◆ WHAT IS BEING ASKED:
Every line of the data must appear again in the answer, exactly as written.

========================================

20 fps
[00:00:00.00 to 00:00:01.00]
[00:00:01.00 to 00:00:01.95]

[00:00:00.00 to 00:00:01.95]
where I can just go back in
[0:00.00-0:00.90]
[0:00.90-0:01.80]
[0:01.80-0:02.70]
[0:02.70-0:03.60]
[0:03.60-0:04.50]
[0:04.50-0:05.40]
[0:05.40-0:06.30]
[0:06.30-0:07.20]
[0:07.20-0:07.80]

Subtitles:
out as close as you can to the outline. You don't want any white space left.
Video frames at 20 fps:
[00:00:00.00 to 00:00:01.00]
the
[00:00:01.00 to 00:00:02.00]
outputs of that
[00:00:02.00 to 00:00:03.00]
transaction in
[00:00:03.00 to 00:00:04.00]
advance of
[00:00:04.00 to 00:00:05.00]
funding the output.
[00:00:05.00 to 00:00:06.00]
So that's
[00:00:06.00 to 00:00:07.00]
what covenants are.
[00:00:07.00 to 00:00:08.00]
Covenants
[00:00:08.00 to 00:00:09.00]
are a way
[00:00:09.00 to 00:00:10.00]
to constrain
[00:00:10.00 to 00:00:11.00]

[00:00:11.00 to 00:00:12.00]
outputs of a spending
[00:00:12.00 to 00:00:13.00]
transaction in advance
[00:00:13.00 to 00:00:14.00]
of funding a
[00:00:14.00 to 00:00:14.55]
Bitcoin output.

========================================

◆ FINISHED TASK:
20 fps
[00:00:00.00 to 00:00:01.00]
[00:00:01.00 to 00:00:01.95]

[00:00:00.00 to 00:00:01.95]
where I can just go back in
[0:00.00-0:00.90]
[0:00.90-0:01.80]
[0:01.80-0:02.70]
[0:02.70-0:03.60]
[0:03.60-0:04.50]
[0:04.50-0:05.40]
[0:05.40-0:06.30]
[0:06.30-0:07.20]
[0:07.20-0:07.80]

Subtitles:
out as close as you can to the outline. You don't want any white space left.
Video frames at 20 fps:
[00:00:00.00 to 00:00:01.00]
the
[00:00:01.00 to 00:00:02.00]
outputs of that
[00:00:02.00 to 00:00:03.00]
transaction in
[00:00:03.00 to 00:00:04.00]
advance of
[00:00:04.00 to 00:00:05.00]
funding the output.
[00:00:05.00 to 00:00:06.00]
So that's
[00:00:06.00 to 00:00:07.00]
what covenants are.
[00:00:07.00 to 00:00:08.00]
Covenants
[00:00:08.00 to 00:00:09.00]
are a way
[00:00:09.00 to 00:00:10.00]
to constrain
[00:00:10.00 to 00:00:11.00]

[00:00:11.00 to 00:00:12.00]
outputs of a spending
[00:00:12.00 to 00:00:13.00]
transaction in advance
[00:00:13.00 to 00:00:14.00]
of funding a
[00:00:14.00 to 00:00:14.55]
Bitcoin output.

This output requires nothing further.